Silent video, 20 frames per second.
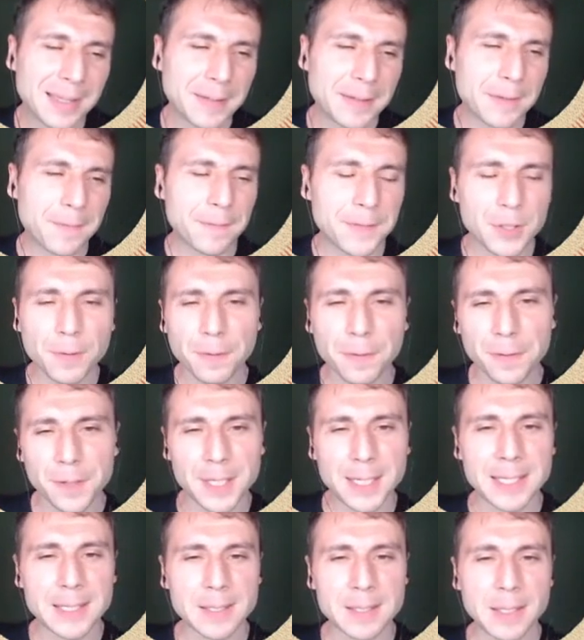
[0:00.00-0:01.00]
Few
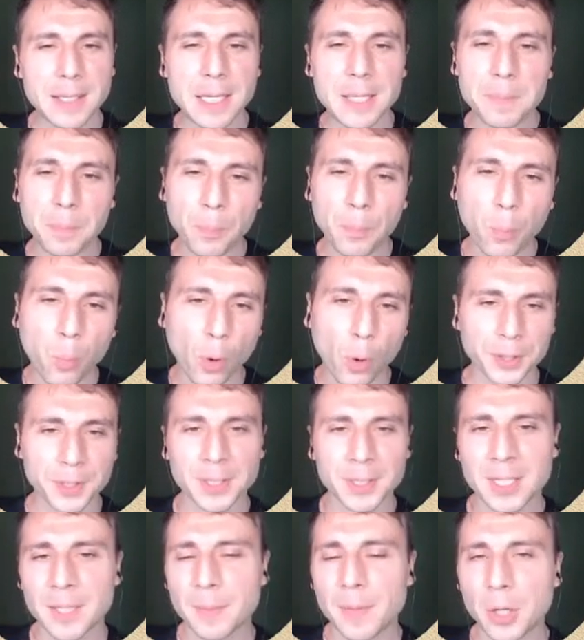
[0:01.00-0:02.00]
things
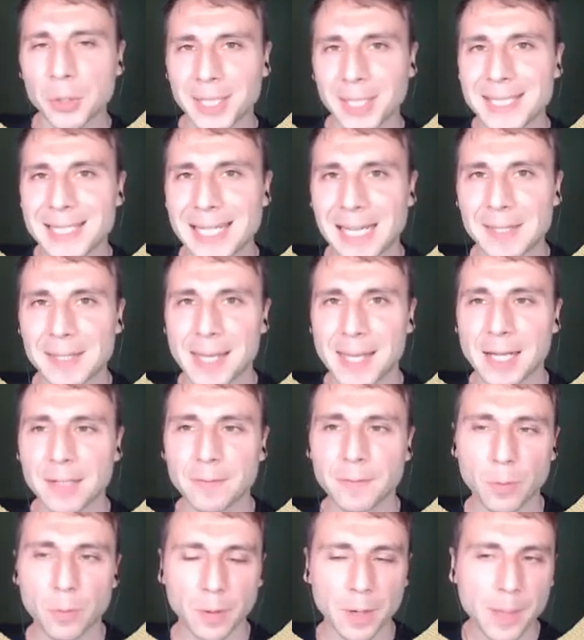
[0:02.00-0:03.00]
important about AD
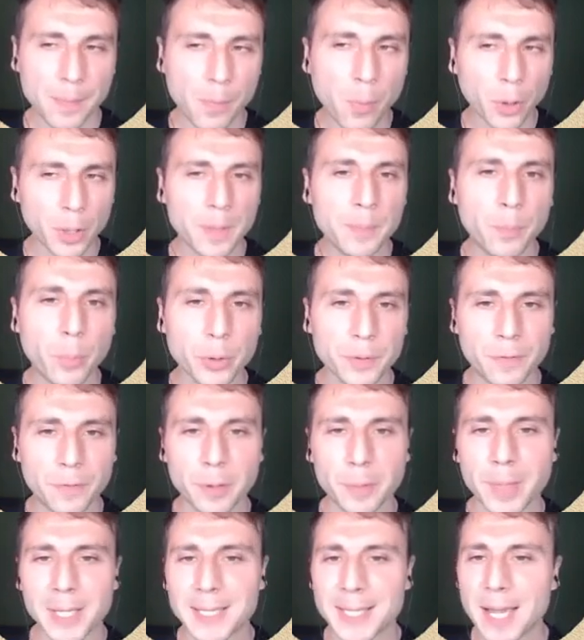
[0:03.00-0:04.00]
Connect important
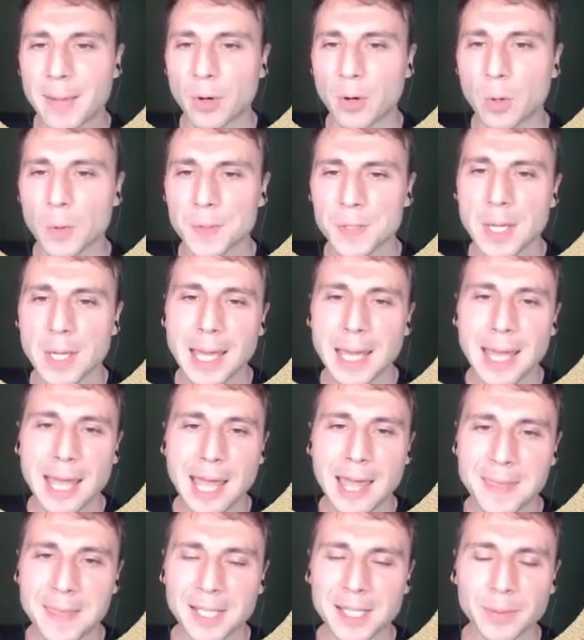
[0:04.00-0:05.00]
for my demos,
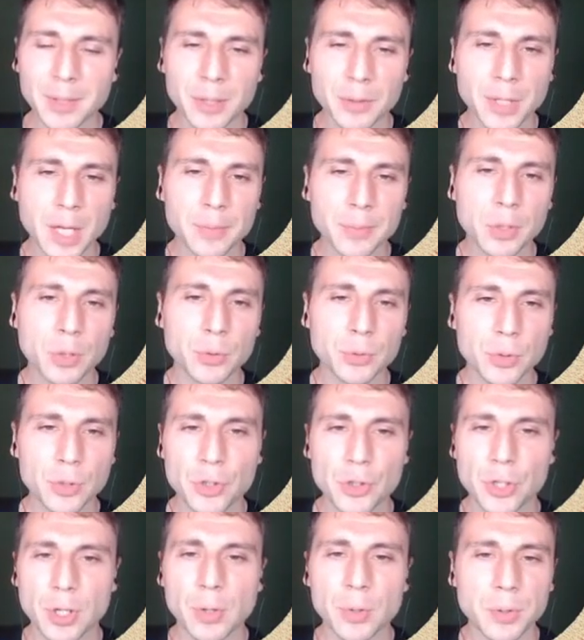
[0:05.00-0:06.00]
and then I'm going to
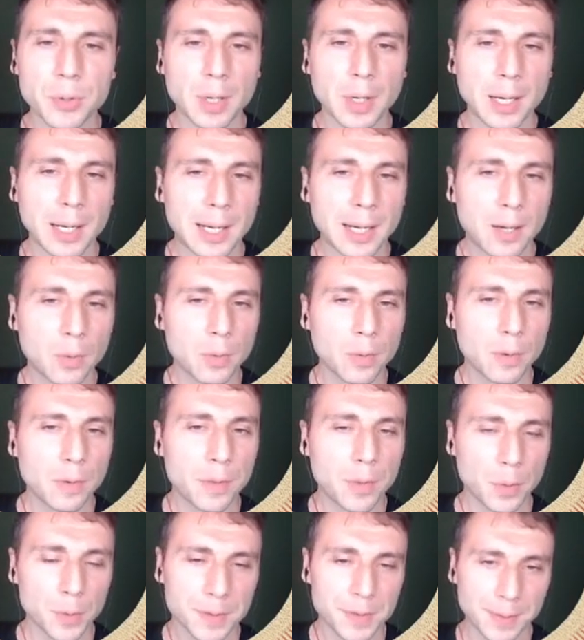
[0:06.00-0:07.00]
show you how
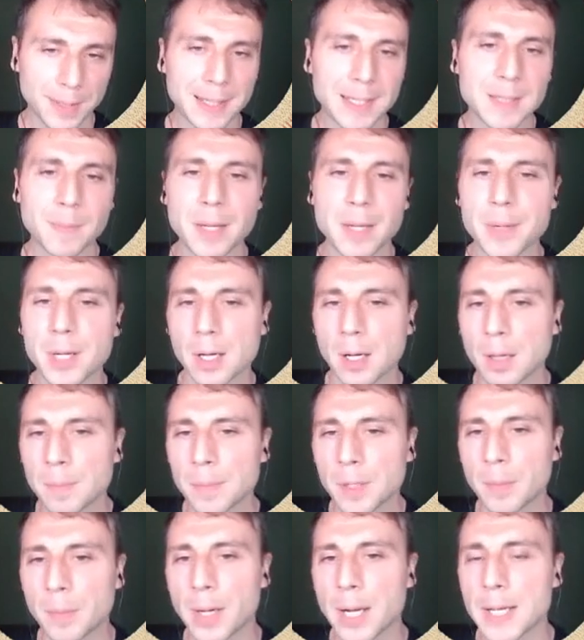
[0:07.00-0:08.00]
those things may be
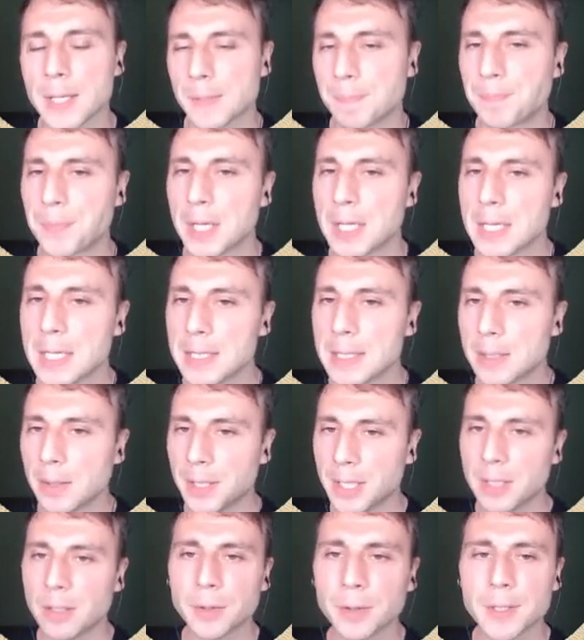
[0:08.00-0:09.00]
compromised. So
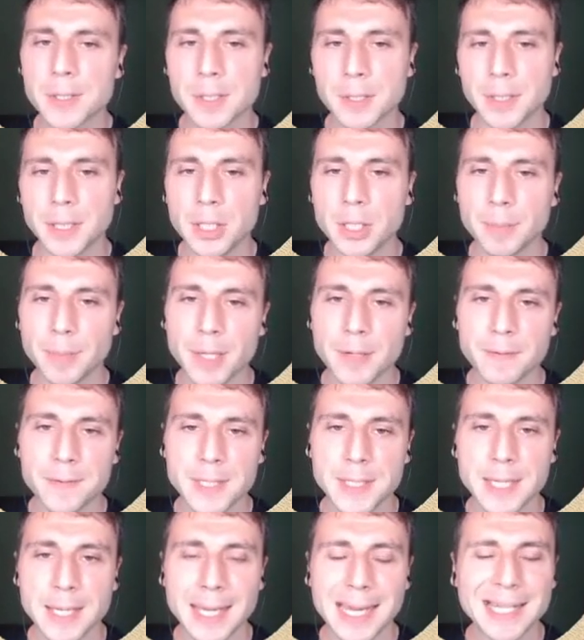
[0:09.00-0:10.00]
here on the screen, you may
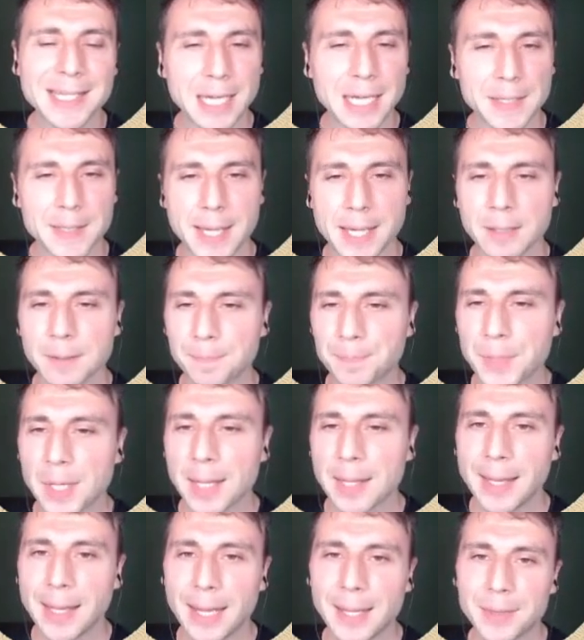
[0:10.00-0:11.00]
see AD Connect,
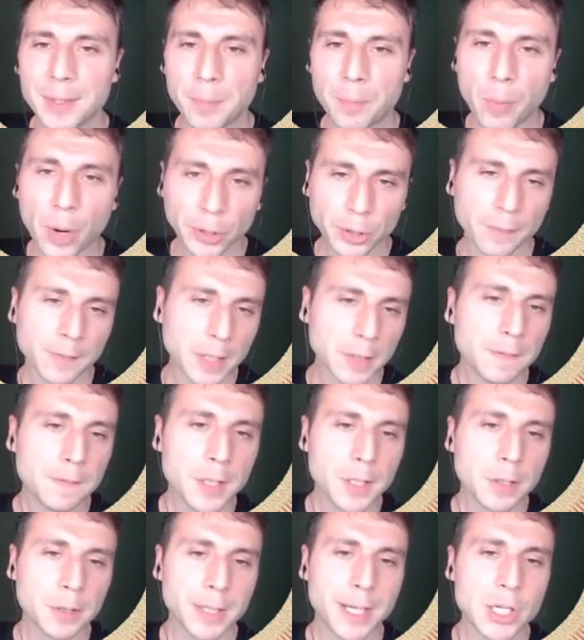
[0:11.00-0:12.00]
and the part of
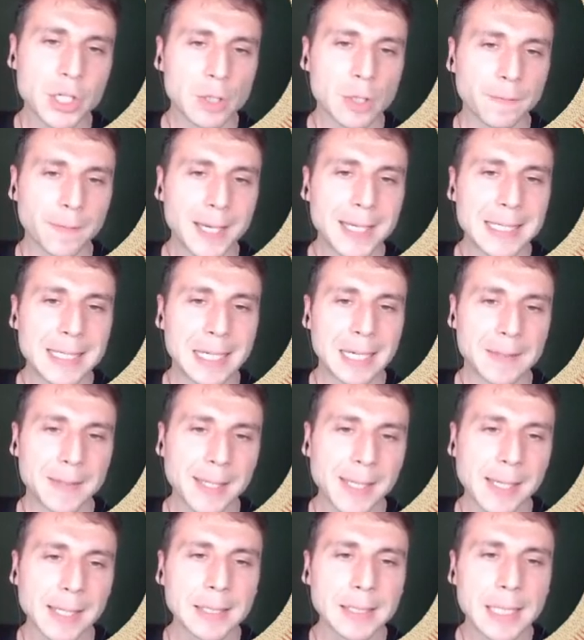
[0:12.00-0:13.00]
configuration of AD
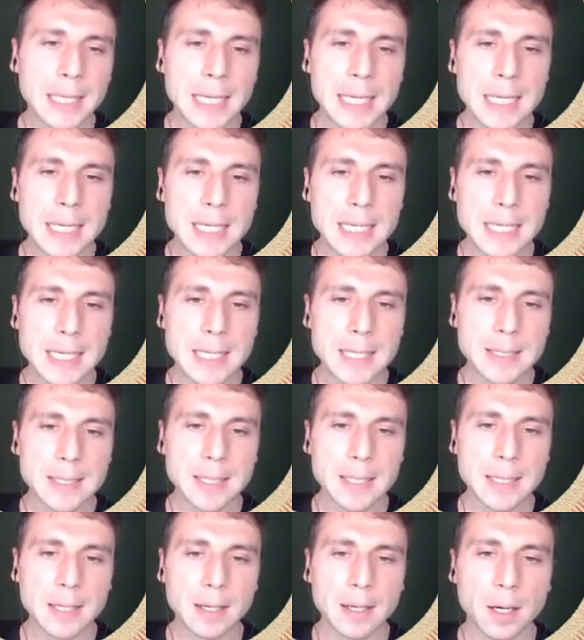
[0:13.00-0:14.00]
Connect
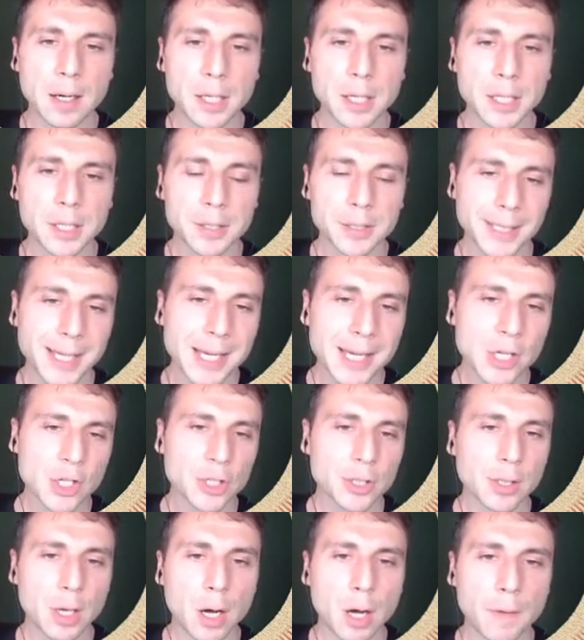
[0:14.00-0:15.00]
is
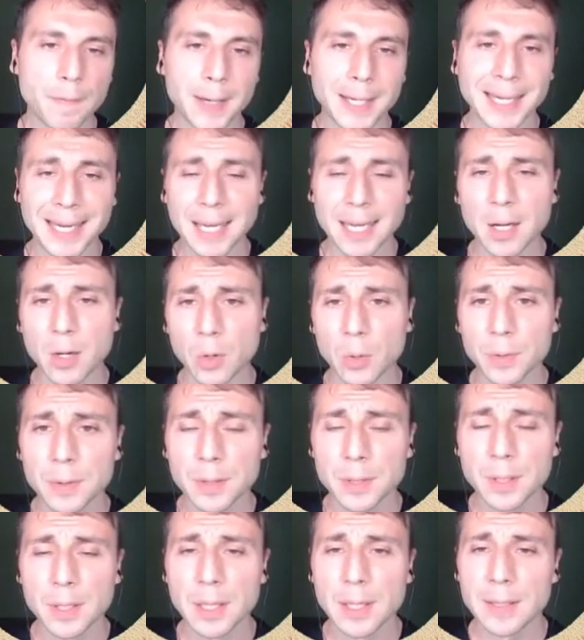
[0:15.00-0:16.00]
creation of
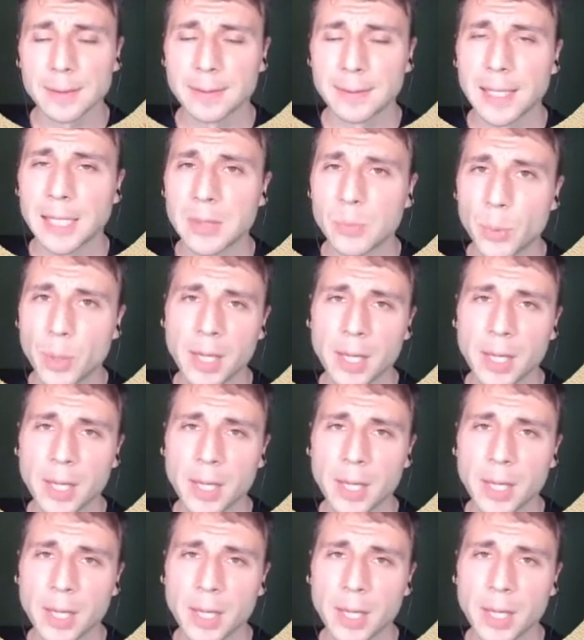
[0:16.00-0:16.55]
account that will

# EXERCISE BRIEF
Each entry should appear again exactly as written, pictures excluded.

# SOLUTION TO THIS EXERCISE
Silent video, 20 frames per second.
[0:00.00-0:01.00]
Few
[0:01.00-0:02.00]
things
[0:02.00-0:03.00]
important about AD
[0:03.00-0:04.00]
Connect important
[0:04.00-0:05.00]
for my demos,
[0:05.00-0:06.00]
and then I'm going to
[0:06.00-0:07.00]
show you how
[0:07.00-0:08.00]
those things may be
[0:08.00-0:09.00]
compromised. So
[0:09.00-0:10.00]
here on the screen, you may
[0:10.00-0:11.00]
see AD Connect,
[0:11.00-0:12.00]
and the part of
[0:12.00-0:13.00]
configuration of AD
[0:13.00-0:14.00]
Connect
[0:14.00-0:15.00]
is
[0:15.00-0:16.00]
creation of
[0:16.00-0:16.55]
account that will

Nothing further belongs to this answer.